– Из других вариантов у тебя только брак с Рейславом. Всё. Переодевайся.
Он отошёл к ручью и, опустившись на одно колено, ополоснул лицо холодной водой. Сольгерд стояла, чуть не плача, прижимая к груди скомканное платье.
– Я не могу так, – прошептала она.
Ох уж эти девичьи мечты о большой любви и пышной свадьбе! Уж ей, как цесаревне, должно бы предвидеть вынужденный брак, а не красивую историю с вечерами под луной.
– Если у тебя есть другие варианты, я тебя слушаю. И отвезу тебя к тому суженому, которого укажешь, – мрачно ответил Брегир, не поднимаясь с колена.
– Я не об этом. – Её голос стал ещё тише. – Я не могу переодеваться… при мужчине.
– Ты у меня за спиной. Я не смотрю.
– Но вы всё равно здесь.
– А куда мне деться, на дерево влезть? – с плохо скрываемым раздражением осведомился Брегир. – Мне не интересна ни ты, ни твои наряды, чтоб за тобой подглядывать, переодевайся спокойно.
Белоснежные скулы Сольгерд залила краска. Какое-то время она стояла не шелохнувшись, потом завозилась и опять затихла.
– Всё?
Обернувшись, Брегир застал цесаревну в том же виде, что и оставил.
– Я не могу развязать корсет, – едва слышно пролепетала она.
– Так попросила бы.
Он направился к ней, но Сольгерд отпрянула.
– Это неприлично – расшнуровывать посторонн…
– А я и не собирался расшнуровывать! – бросил Брегир, развернув цесаревну спиной и одним взмахом вспарывая шнуровку ножом. – Вот и всё, – и он направился обратно к ручью, чтобы наполнить водой флягу.
Провожавшая его ошеломлённым взглядом Сольгерд заметила, что он едва прихрамывает на левую ногу.
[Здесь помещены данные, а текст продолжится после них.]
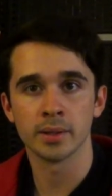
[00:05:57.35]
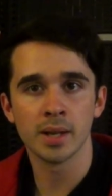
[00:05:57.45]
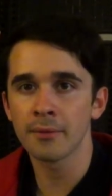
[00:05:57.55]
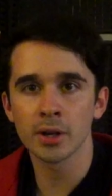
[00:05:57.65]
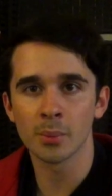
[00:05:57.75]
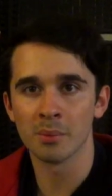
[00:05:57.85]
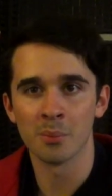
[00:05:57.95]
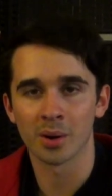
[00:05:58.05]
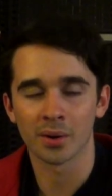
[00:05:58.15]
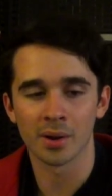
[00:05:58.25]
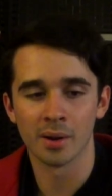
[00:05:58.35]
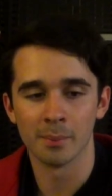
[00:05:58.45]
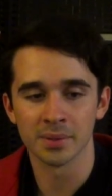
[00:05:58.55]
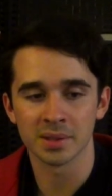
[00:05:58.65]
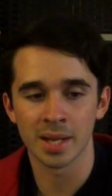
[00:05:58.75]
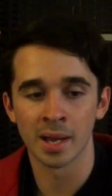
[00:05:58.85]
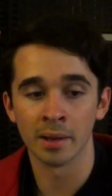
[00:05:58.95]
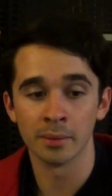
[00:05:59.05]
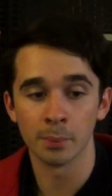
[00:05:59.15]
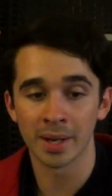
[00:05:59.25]
You never know when work comes,
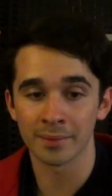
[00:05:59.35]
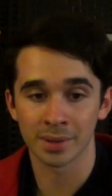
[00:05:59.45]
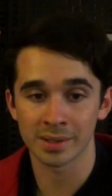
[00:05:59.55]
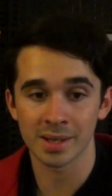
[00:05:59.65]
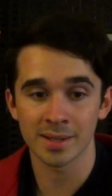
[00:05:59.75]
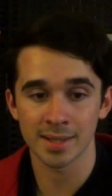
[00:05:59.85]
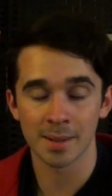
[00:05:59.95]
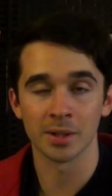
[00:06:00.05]
and whenever it does,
Что-то во всей его фигуре, движениях, длинных тёмных волосах, стянутых потёртым ремешком в небрежный хвост, ей вдруг показалось смутно знакомым, но сколько бы она ни старалась поймать воспоминание, оно ускользало от неё, как сон на рассвете.
– Как вас зовут?
Её голос прозвучал совсем близко, и Брегир обернулся. Цесаревна опустилась на колени подле ручья, зачерпнула полные ладони проточной воды.
– Брегир.
Его имя Сольгерд ни о чём не сказало.
Брегир подождал, пока цесаревна неуклюже умоется (ей всю жизнь поливали на руки из золотого кувшинчика над серебряным тазиком, и как Келлехерд представляет себе её выживание несколько дней в лесу, интересно?), потом протянул ей только что наполненную флягу. Чего доброго, плюхнется головой в ручей, пытаясь из него напиться. Сольгерд кивнула, вновь стыдливо зардевшись. От её глаз не ускользнула едва заметная насмешливая улыбка Брегира, и она поняла, что до смешного беспомощна и неловка.
– Нам пора.
Брегир легко подхватил её за талию и усадил в седло. Взяв коня под уздцы, он повёл его в поводу по руслу ручья.
– Если собаки пойдут по нашему следу, в воде они его потеряют, – пояснил он в ответ на вопросительный взгляд Сольгерд, хотя не собирался ничего ей объяснять.
Долгое время они ехали в полной тишине, и Брегир уже успел обрадоваться, что цесаревна молча примет помощь и не станет ни о чём его расспрашивать. Но не тут-то было.
– Откуда нянюшка вас знает? – спросила Сольгерд, когда её страхи немного улеглись.
Брегир не ответил, продолжая сосредоточенно шагать по руслу ручья. Ещё немного, и можно будет выбраться на сушу.
– Она, кажется, не из тех, кто мог бы познакомиться с наёмником в таверне или на ярмарке, – вслух размышляла Сольгерд. – Значит, вы встретились не там. Интересно, где тогда?
Слово «наёмник» хлестнуло Брегира, словно отпущенная ветка. Он не любил это слово: так называют тех, кого легко перекупить, для кого не важно, кому служить: хозяином станет тот, кто заплатит больше. В какое бы болото ни заводила его жизнь, он никогда не ставил деньги выше чести. Но постоянно слышал в свой адрес, словно плевок: «Наёмник!». Что ж, по сути он им и был. А всё остальное – про честь и преданность – так, лирика. Для менестрельских баллад и для тех, кто ещё может себе позволить образ благородного воина.